* Task goal
The required output is the line containing "[3:43.05-3:44.05]" followed by each line through the end of the data below, repeated exactly and with nothing added.
______________________________
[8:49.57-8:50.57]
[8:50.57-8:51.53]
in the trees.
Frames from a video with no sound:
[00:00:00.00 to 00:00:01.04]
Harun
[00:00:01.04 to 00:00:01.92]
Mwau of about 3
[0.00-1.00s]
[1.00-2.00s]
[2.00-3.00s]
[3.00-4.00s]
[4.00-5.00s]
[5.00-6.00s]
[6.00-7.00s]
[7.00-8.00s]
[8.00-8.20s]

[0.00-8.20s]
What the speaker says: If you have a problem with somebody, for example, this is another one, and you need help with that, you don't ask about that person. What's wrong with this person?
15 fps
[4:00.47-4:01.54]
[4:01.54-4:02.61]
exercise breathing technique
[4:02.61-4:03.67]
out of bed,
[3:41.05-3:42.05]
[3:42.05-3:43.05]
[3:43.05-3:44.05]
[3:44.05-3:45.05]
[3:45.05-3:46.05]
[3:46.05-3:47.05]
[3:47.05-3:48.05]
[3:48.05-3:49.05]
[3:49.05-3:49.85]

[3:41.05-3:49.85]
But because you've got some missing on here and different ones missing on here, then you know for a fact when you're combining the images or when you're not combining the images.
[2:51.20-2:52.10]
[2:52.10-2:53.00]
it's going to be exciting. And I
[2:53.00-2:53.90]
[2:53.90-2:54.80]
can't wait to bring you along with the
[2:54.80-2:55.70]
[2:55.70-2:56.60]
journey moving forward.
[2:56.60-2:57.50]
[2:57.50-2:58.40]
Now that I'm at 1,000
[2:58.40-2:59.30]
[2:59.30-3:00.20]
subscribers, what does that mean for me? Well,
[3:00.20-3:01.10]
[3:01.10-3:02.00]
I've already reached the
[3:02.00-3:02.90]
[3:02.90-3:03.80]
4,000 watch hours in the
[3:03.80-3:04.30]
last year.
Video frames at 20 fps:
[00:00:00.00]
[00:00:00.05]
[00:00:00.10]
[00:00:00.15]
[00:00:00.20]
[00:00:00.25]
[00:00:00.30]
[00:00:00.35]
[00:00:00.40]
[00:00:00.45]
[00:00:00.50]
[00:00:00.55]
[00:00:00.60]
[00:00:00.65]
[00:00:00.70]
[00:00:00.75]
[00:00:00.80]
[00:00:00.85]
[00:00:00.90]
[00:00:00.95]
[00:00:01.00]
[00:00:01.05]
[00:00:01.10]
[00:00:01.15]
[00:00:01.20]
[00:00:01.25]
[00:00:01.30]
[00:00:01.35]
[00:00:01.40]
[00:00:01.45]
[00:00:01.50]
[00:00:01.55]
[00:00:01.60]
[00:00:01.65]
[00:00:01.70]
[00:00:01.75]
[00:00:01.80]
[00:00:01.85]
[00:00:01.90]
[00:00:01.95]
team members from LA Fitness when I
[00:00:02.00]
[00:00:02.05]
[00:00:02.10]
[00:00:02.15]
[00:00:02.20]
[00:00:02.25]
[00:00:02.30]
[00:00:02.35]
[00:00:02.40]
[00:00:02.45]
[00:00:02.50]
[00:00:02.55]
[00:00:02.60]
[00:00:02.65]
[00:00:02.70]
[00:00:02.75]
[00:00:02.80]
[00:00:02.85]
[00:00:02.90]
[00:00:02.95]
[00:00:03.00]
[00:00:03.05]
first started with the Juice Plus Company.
______________________________
* Written solution
[3:43.05-3:44.05]
[3:44.05-3:45.05]
[3:45.05-3:46.05]
[3:46.05-3:47.05]
[3:47.05-3:48.05]
[3:48.05-3:49.05]
[3:49.05-3:49.85]

[3:41.05-3:49.85]
But because you've got some missing on here and different ones missing on here, then you know for a fact when you're combining the images or when you're not combining the images.
[2:51.20-2:52.10]
[2:52.10-2:53.00]
it's going to be exciting. And I
[2:53.00-2:53.90]
[2:53.90-2:54.80]
can't wait to bring you along with the
[2:54.80-2:55.70]
[2:55.70-2:56.60]
journey moving forward.
[2:56.60-2:57.50]
[2:57.50-2:58.40]
Now that I'm at 1,000
[2:58.40-2:59.30]
[2:59.30-3:00.20]
subscribers, what does that mean for me? Well,
[3:00.20-3:01.10]
[3:01.10-3:02.00]
I've already reached the
[3:02.00-3:02.90]
[3:02.90-3:03.80]
4,000 watch hours in the
[3:03.80-3:04.30]
last year.
Video frames at 20 fps:
[00:00:00.00]
[00:00:00.05]
[00:00:00.10]
[00:00:00.15]
[00:00:00.20]
[00:00:00.25]
[00:00:00.30]
[00:00:00.35]
[00:00:00.40]
[00:00:00.45]
[00:00:00.50]
[00:00:00.55]
[00:00:00.60]
[00:00:00.65]
[00:00:00.70]
[00:00:00.75]
[00:00:00.80]
[00:00:00.85]
[00:00:00.90]
[00:00:00.95]
[00:00:01.00]
[00:00:01.05]
[00:00:01.10]
[00:00:01.15]
[00:00:01.20]
[00:00:01.25]
[00:00:01.30]
[00:00:01.35]
[00:00:01.40]
[00:00:01.45]
[00:00:01.50]
[00:00:01.55]
[00:00:01.60]
[00:00:01.65]
[00:00:01.70]
[00:00:01.75]
[00:00:01.80]
[00:00:01.85]
[00:00:01.90]
[00:00:01.95]
team members from LA Fitness when I
[00:00:02.00]
[00:00:02.05]
[00:00:02.10]
[00:00:02.15]
[00:00:02.20]
[00:00:02.25]
[00:00:02.30]
[00:00:02.35]
[00:00:02.40]
[00:00:02.45]
[00:00:02.50]
[00:00:02.55]
[00:00:02.60]
[00:00:02.65]
[00:00:02.70]
[00:00:02.75]
[00:00:02.80]
[00:00:02.85]
[00:00:02.90]
[00:00:02.95]
[00:00:03.00]
[00:00:03.05]
first started with the Juice Plus Company.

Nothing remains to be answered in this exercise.